===== Data for this task

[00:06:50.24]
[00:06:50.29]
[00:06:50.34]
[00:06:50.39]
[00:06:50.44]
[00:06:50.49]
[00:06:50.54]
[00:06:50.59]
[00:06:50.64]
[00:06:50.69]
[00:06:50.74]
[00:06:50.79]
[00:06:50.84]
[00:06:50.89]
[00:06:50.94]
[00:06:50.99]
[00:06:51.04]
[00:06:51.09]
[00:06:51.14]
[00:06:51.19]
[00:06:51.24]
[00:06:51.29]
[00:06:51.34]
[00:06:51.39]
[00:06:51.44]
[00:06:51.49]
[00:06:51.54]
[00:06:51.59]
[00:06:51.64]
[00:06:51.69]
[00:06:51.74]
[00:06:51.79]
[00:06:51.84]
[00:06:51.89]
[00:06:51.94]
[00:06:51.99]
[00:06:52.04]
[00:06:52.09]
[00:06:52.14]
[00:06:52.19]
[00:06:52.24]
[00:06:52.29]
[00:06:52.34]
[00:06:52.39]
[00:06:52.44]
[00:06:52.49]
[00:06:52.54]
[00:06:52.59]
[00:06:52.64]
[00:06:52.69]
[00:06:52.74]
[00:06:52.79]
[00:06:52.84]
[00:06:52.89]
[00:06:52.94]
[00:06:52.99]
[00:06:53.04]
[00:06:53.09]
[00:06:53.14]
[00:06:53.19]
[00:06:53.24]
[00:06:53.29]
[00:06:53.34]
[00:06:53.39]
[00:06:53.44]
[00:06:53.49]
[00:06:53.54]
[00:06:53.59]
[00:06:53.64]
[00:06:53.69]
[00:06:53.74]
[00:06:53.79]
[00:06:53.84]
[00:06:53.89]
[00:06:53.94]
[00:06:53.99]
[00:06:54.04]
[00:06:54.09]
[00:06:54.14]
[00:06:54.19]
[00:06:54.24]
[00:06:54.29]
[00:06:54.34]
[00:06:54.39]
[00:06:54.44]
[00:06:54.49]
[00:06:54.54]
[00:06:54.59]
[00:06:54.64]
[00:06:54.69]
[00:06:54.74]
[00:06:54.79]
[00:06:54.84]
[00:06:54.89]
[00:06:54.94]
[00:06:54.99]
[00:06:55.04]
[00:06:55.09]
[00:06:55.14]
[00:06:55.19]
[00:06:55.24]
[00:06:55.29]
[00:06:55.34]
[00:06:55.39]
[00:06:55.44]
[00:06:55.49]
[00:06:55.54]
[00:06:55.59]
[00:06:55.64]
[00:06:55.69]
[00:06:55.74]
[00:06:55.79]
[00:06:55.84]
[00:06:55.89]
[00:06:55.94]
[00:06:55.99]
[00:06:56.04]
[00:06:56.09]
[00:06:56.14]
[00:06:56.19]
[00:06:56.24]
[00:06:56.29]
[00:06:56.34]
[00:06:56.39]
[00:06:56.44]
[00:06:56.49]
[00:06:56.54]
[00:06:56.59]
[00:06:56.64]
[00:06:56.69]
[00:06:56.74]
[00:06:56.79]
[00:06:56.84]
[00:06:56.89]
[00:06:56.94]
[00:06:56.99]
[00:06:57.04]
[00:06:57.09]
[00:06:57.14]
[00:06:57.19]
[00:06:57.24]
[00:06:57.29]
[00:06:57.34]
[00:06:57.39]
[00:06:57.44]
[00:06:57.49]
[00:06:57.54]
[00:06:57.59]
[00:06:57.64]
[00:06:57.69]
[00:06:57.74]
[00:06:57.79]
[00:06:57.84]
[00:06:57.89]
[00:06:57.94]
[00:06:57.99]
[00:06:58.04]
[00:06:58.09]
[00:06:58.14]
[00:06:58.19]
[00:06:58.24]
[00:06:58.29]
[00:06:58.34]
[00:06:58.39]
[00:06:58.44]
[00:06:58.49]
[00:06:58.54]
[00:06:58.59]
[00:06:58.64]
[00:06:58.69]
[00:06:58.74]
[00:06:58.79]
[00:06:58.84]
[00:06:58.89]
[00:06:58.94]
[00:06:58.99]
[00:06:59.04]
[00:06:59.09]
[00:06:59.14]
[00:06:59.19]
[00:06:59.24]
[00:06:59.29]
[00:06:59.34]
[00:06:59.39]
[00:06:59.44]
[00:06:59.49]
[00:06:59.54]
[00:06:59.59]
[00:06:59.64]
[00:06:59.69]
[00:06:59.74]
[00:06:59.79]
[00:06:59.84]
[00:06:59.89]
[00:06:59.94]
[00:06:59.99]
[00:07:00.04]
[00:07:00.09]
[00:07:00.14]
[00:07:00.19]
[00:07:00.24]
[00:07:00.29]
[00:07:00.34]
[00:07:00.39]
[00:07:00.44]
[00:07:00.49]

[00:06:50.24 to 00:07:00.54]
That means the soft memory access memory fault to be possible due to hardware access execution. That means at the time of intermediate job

==========

Please reproduce, exactly as written, the lines of the records from the first line through the one containing "[00:06:57.54]".

[00:06:50.24]
[00:06:50.29]
[00:06:50.34]
[00:06:50.39]
[00:06:50.44]
[00:06:50.49]
[00:06:50.54]
[00:06:50.59]
[00:06:50.64]
[00:06:50.69]
[00:06:50.74]
[00:06:50.79]
[00:06:50.84]
[00:06:50.89]
[00:06:50.94]
[00:06:50.99]
[00:06:51.04]
[00:06:51.09]
[00:06:51.14]
[00:06:51.19]
[00:06:51.24]
[00:06:51.29]
[00:06:51.34]
[00:06:51.39]
[00:06:51.44]
[00:06:51.49]
[00:06:51.54]
[00:06:51.59]
[00:06:51.64]
[00:06:51.69]
[00:06:51.74]
[00:06:51.79]
[00:06:51.84]
[00:06:51.89]
[00:06:51.94]
[00:06:51.99]
[00:06:52.04]
[00:06:52.09]
[00:06:52.14]
[00:06:52.19]
[00:06:52.24]
[00:06:52.29]
[00:06:52.34]
[00:06:52.39]
[00:06:52.44]
[00:06:52.49]
[00:06:52.54]
[00:06:52.59]
[00:06:52.64]
[00:06:52.69]
[00:06:52.74]
[00:06:52.79]
[00:06:52.84]
[00:06:52.89]
[00:06:52.94]
[00:06:52.99]
[00:06:53.04]
[00:06:53.09]
[00:06:53.14]
[00:06:53.19]
[00:06:53.24]
[00:06:53.29]
[00:06:53.34]
[00:06:53.39]
[00:06:53.44]
[00:06:53.49]
[00:06:53.54]
[00:06:53.59]
[00:06:53.64]
[00:06:53.69]
[00:06:53.74]
[00:06:53.79]
[00:06:53.84]
[00:06:53.89]
[00:06:53.94]
[00:06:53.99]
[00:06:54.04]
[00:06:54.09]
[00:06:54.14]
[00:06:54.19]
[00:06:54.24]
[00:06:54.29]
[00:06:54.34]
[00:06:54.39]
[00:06:54.44]
[00:06:54.49]
[00:06:54.54]
[00:06:54.59]
[00:06:54.64]
[00:06:54.69]
[00:06:54.74]
[00:06:54.79]
[00:06:54.84]
[00:06:54.89]
[00:06:54.94]
[00:06:54.99]
[00:06:55.04]
[00:06:55.09]
[00:06:55.14]
[00:06:55.19]
[00:06:55.24]
[00:06:55.29]
[00:06:55.34]
[00:06:55.39]
[00:06:55.44]
[00:06:55.49]
[00:06:55.54]
[00:06:55.59]
[00:06:55.64]
[00:06:55.69]
[00:06:55.74]
[00:06:55.79]
[00:06:55.84]
[00:06:55.89]
[00:06:55.94]
[00:06:55.99]
[00:06:56.04]
[00:06:56.09]
[00:06:56.14]
[00:06:56.19]
[00:06:56.24]
[00:06:56.29]
[00:06:56.34]
[00:06:56.39]
[00:06:56.44]
[00:06:56.49]
[00:06:56.54]
[00:06:56.59]
[00:06:56.64]
[00:06:56.69]
[00:06:56.74]
[00:06:56.79]
[00:06:56.84]
[00:06:56.89]
[00:06:56.94]
[00:06:56.99]
[00:06:57.04]
[00:06:57.09]
[00:06:57.14]
[00:06:57.19]
[00:06:57.24]
[00:06:57.29]
[00:06:57.34]
[00:06:57.39]
[00:06:57.44]
[00:06:57.49]
[00:06:57.54]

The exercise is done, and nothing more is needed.